Pour parvenir seul et sans oxygène en haut du Pumori (7 138 m), il faut de l’audace et du courage. Il a aussi fallu à Lucien Boucansaud de la lucidité et de la persévérance. Samedi 28 octobre, le guide Chamoniard de 27 ans a réussi à atteindre le sommet de cette superbe montagne située à la frontière népalo-tibétaine après une première tentative infructueuse quelques jours plus tôt.
Objectif du voyage : progresser
Parti cet automne au Népal avec Guillaume Pierrel, l’un de ses fidèles compagnons de cordée, et l’himalayiste expérimenté David Goettler, le gamin du Lavancher n’avait pas d’objectif précis pour cette expédition, si ce n’est se frotter une seconde fois à la très haute altitude de l’Himalaya et mûrir en tant qu’alpiniste. « Nous avons eu une super phase d’acclimatation », reconnaît le Chamoniard qui, avec ses deux amis tout aussi affûtés que lui, a enchaîné en courant ou presque, des cols à 5 800 mètres d’altitude, avant de s’attaquer à la répétition d’une voie espagnole au Cho Polu (6 735 m). Une course technique à laquelle ils ont rajouté une variante.
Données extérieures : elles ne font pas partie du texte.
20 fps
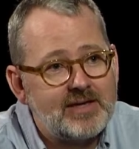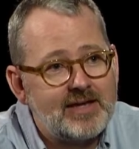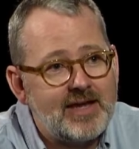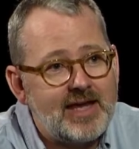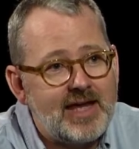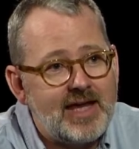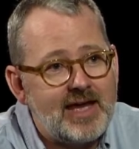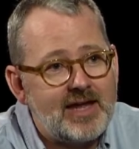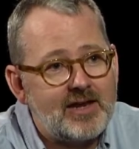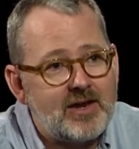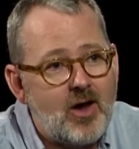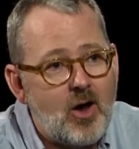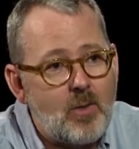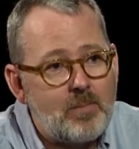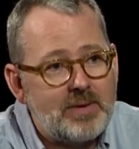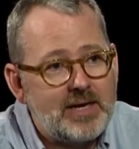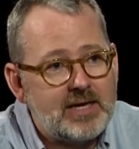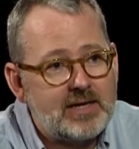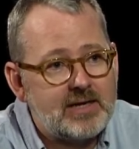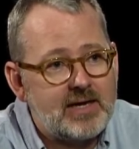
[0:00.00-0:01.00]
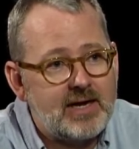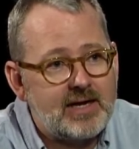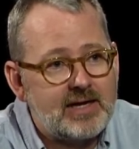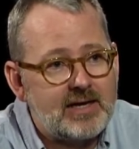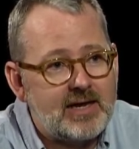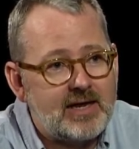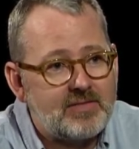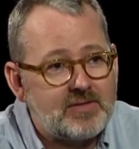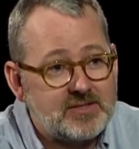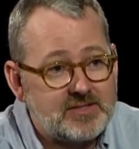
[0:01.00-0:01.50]
And opening night
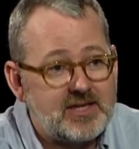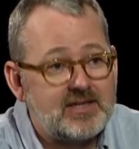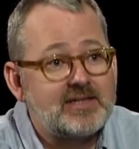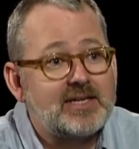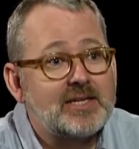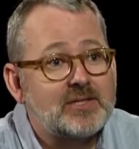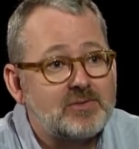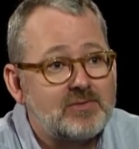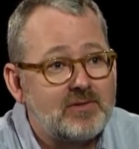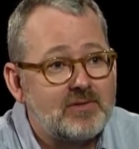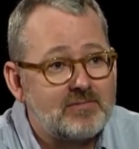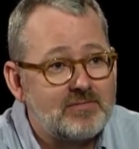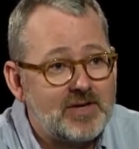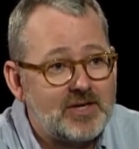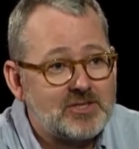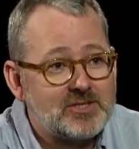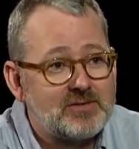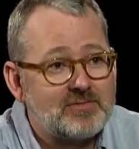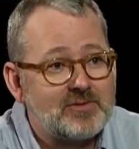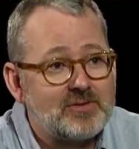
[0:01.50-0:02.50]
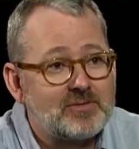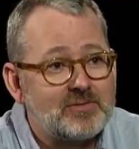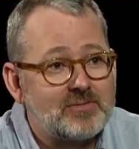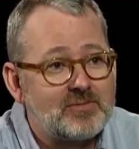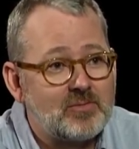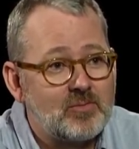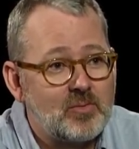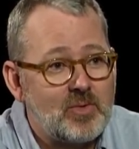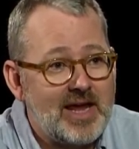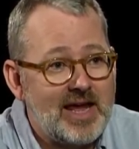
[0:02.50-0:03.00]
at the Sundance Film Festival,
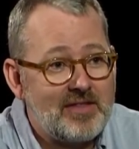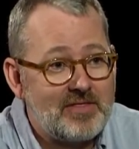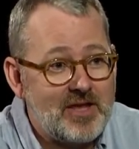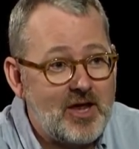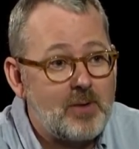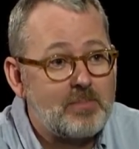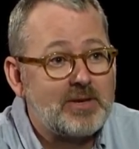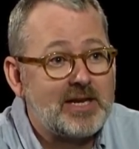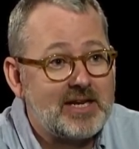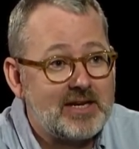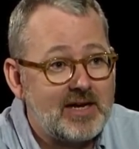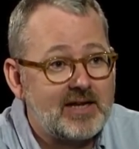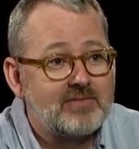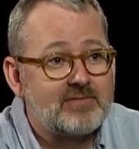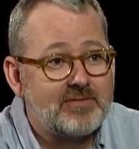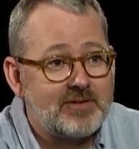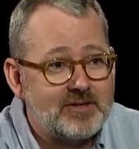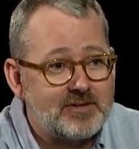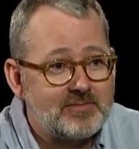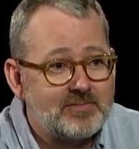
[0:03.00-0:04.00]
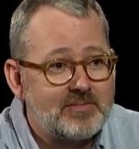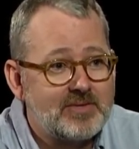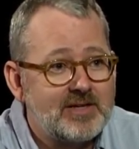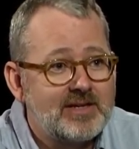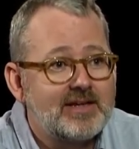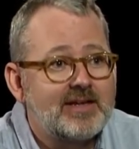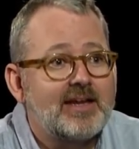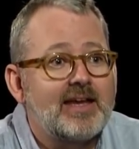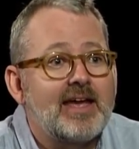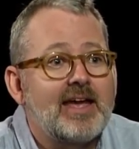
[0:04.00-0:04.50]
we had the opening night film.
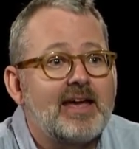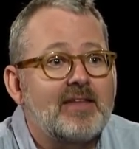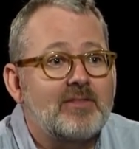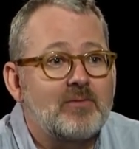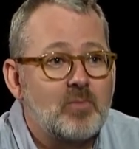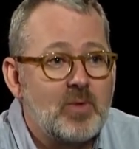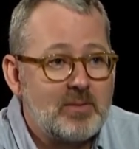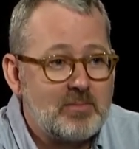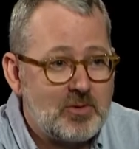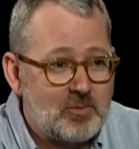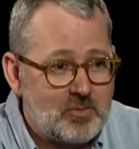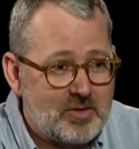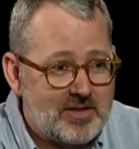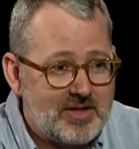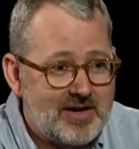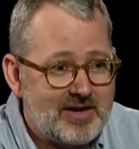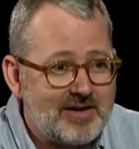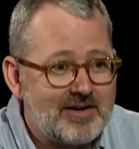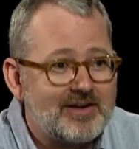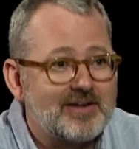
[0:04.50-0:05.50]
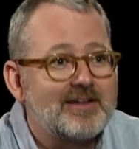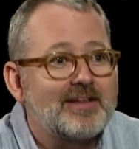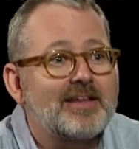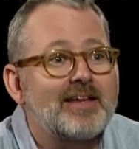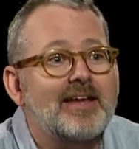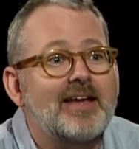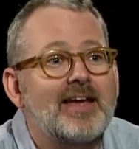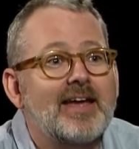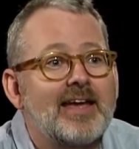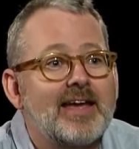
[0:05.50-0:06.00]
Wow. And the women were there,
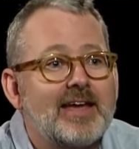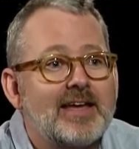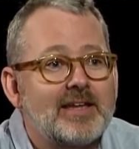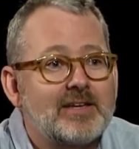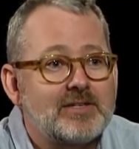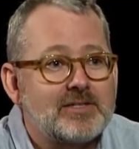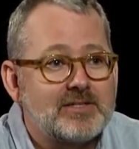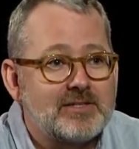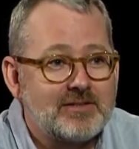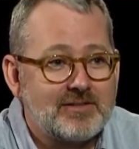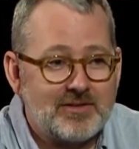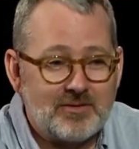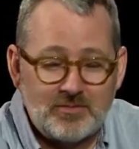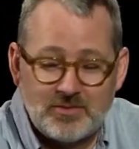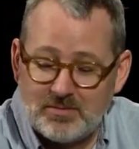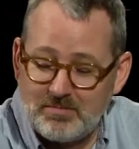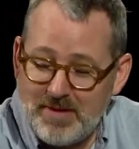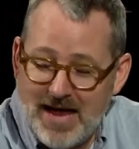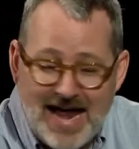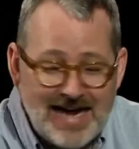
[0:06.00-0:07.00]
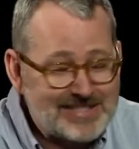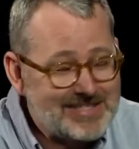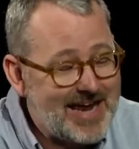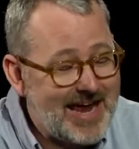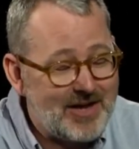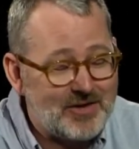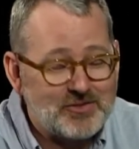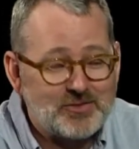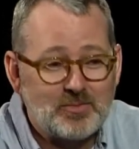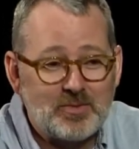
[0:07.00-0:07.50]
and there was a packed
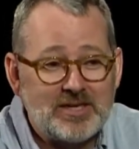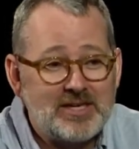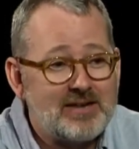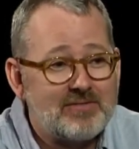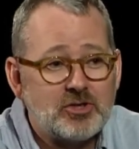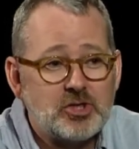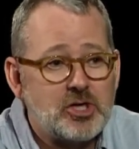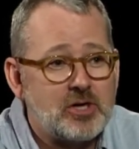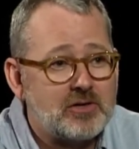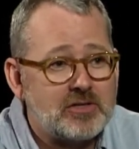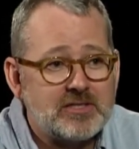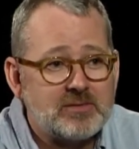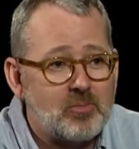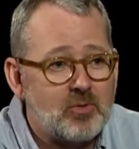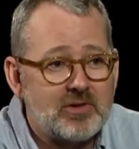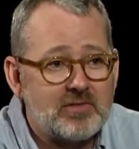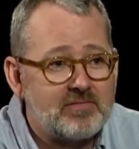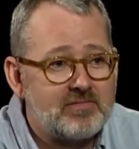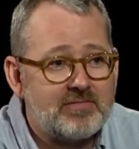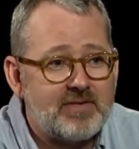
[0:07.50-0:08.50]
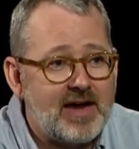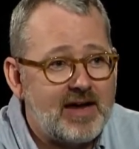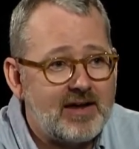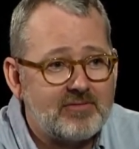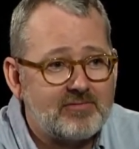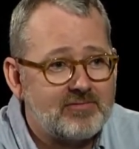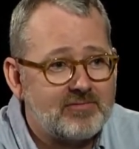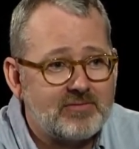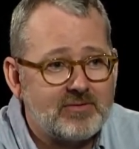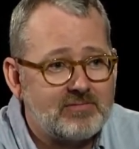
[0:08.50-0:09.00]
house. We'd never shown it to more than five,
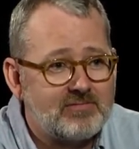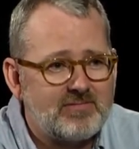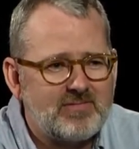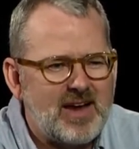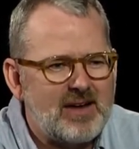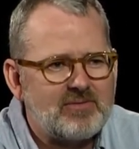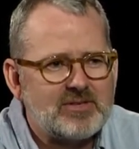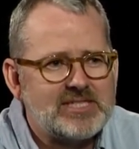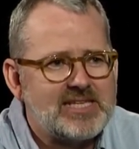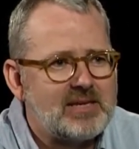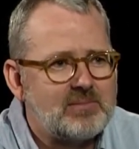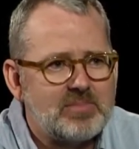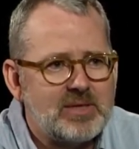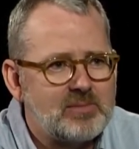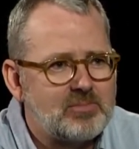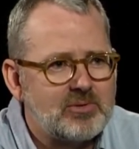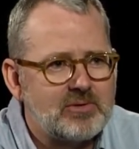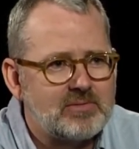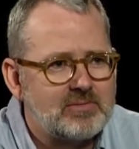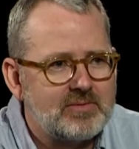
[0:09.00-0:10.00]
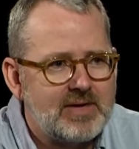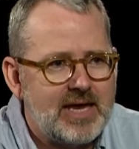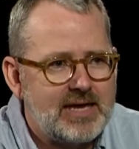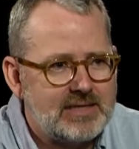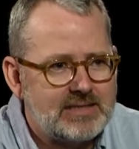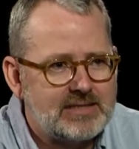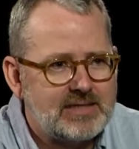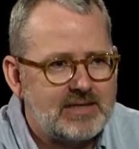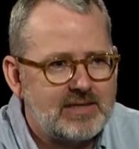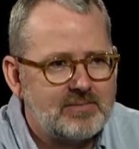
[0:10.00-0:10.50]
five or ten people at a
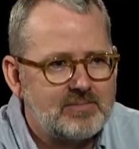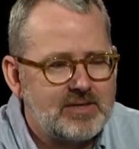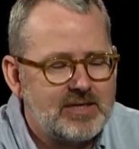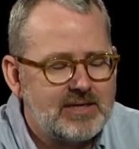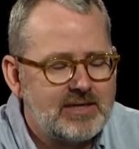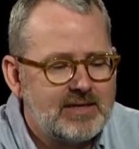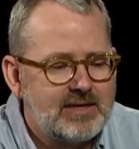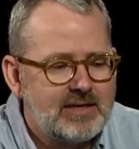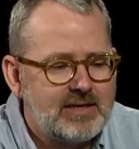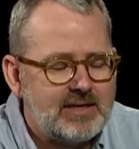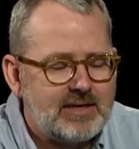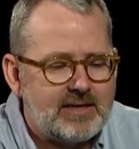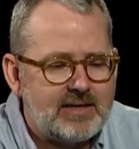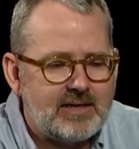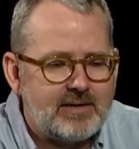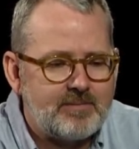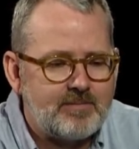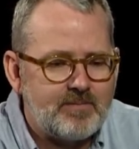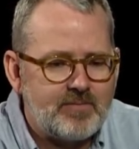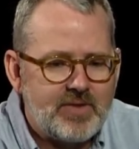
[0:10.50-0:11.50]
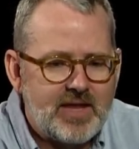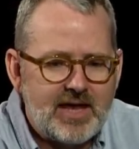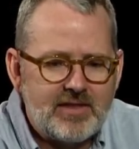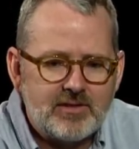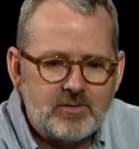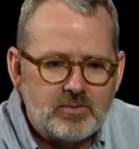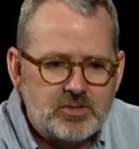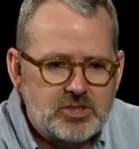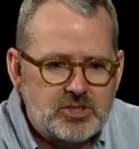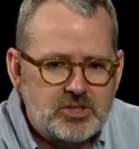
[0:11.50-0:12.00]
time. Wow. Um, and
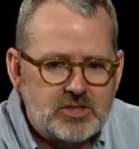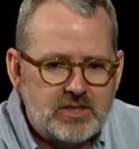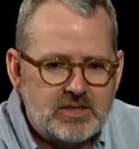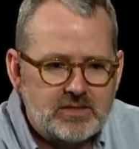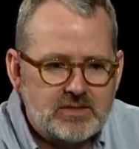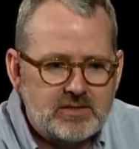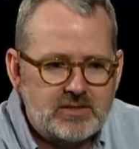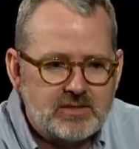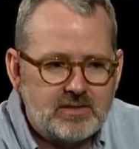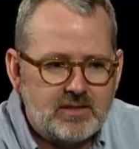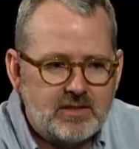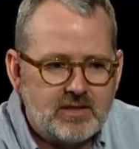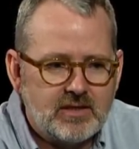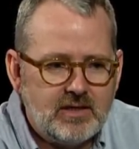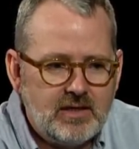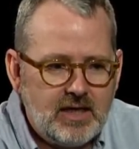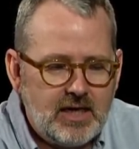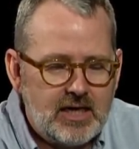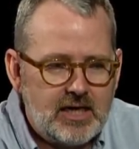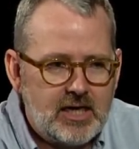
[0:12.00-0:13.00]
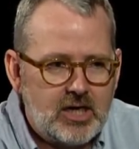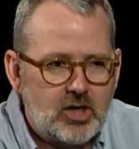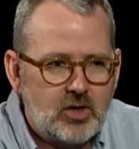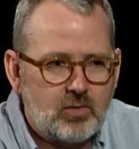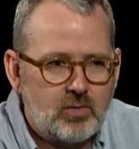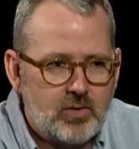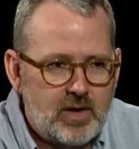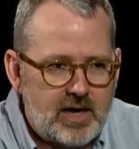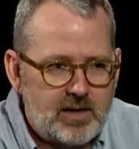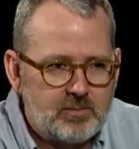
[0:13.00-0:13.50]
there was just an
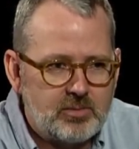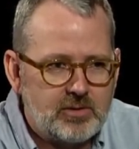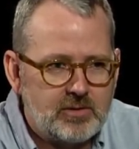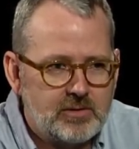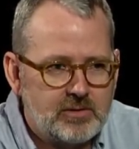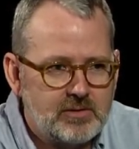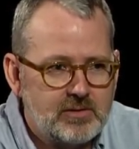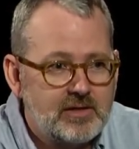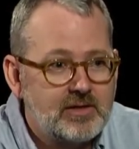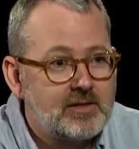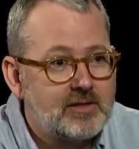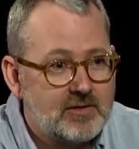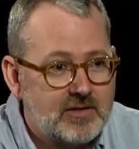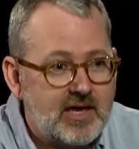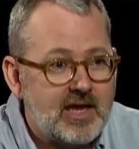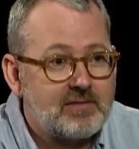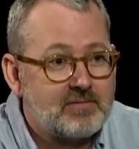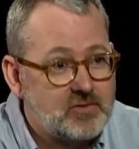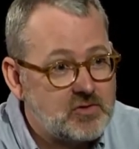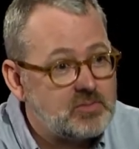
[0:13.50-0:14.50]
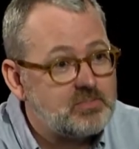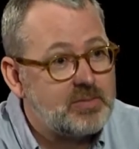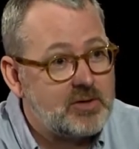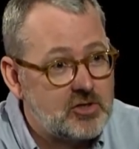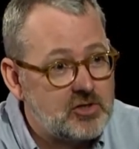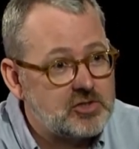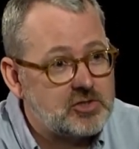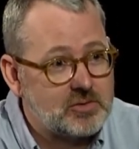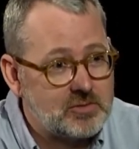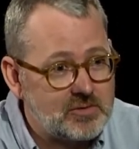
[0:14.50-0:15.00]
incredible kind of
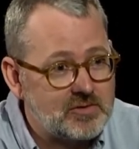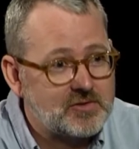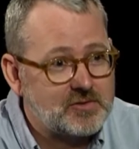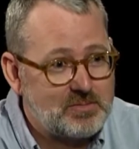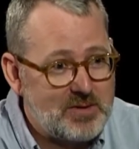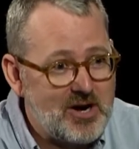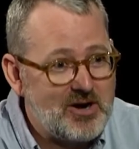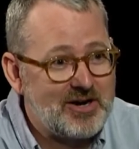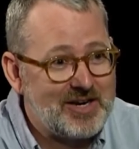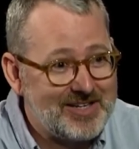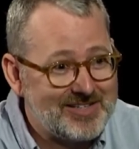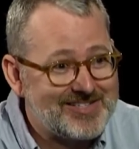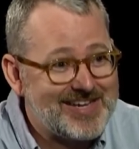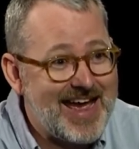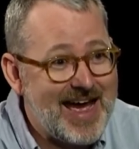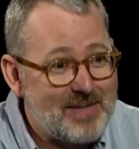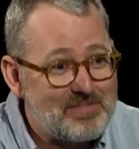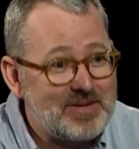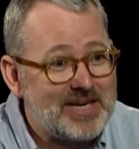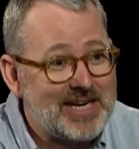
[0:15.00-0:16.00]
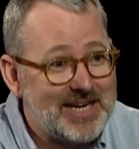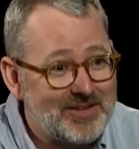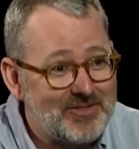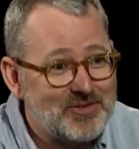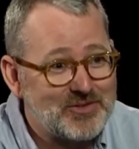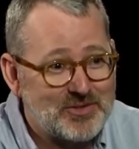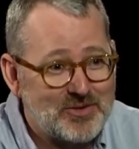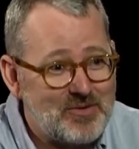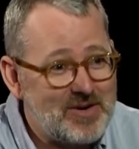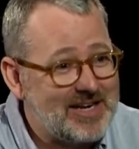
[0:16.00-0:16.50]
spiritual experience happening wow. in the
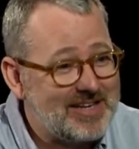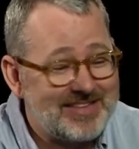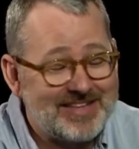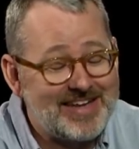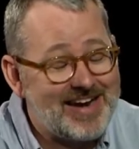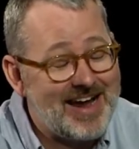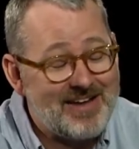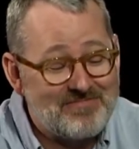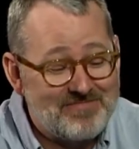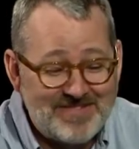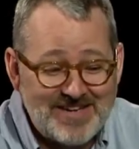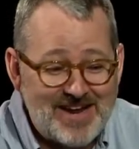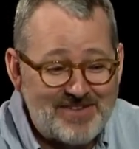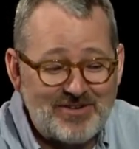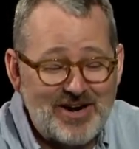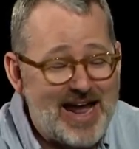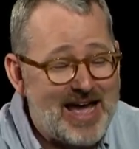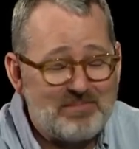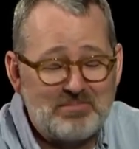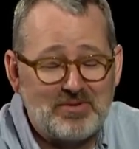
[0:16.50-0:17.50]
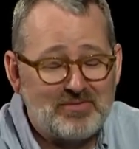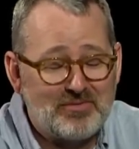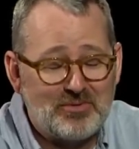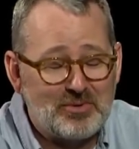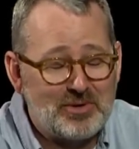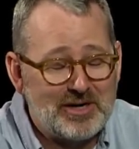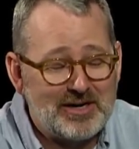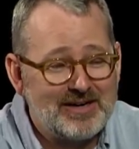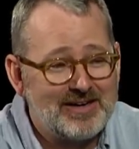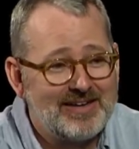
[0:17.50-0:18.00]
screen that I've never had
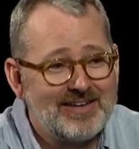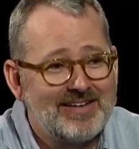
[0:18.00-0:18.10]
before.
Ascension « à l’improviste »
À dire vrai, lorsque ses deux camarades durent quitter plus tôt que prévu la vallée du Khumbu, Lucien était déjà comblé par son voyage et les rencontres qu’il avait pu faire dans cette partie de l’Himalaya. Parfaitement acclimaté, le jeune guide n’a toutefois pas pu résister à la tentation de mettre à profit les jours de voyage qui lui restaient pour tenter de son premier 7 000 mètres. « Mes yeux se sont portés sur le Pumori, un sommet qui fait face à l’Everest et dont la voie normale reste suffisamment accessible pour envisager de la grimper seul », explique-t-il.
« Le solo, j’aime ça, mais je m’y risque qu’une fois ou deux par an »
Frustré, celui qui a la sagesse du guide dans la peau rebrousse chemin. Après quelques jours à attendre les bonnes conditions anticycloniques, l’occasion se présente à nouveau. Cette fois tout est réuni pour que l’ascension soit couronnée de succès.
En seulement 8 h 20, il parvient au point le plus haut de sa jeune carrière des cimes. « Le solo, j’aime ça, mais je m’y risque qu’une fois ou deux par an. C’est à chaque fois un moment unique où je ressens des choses très fortes. Je suis maître de mes décisions, ce qui m’enlève du stress et me permet de savourer l’instant. Mais j’aime trop grimper avec les copains pour en faire une habitude », confie celui qui tout en ayant fait seul la trace, reste pour l’heure le premier alpiniste de la saison à atteindre le toit du Pumori.
Une performance solitaire qu’avaient déjà réalisé Marc Batard, 35 ans plus tôt, l’Américain Jeff Lowe en 1984 ou encore le Suisse Ueli Steck en 2007, mais surtout une étape, avant d’un jour peut-être, se frotter aux montagnes de plus de 8 000 mètres.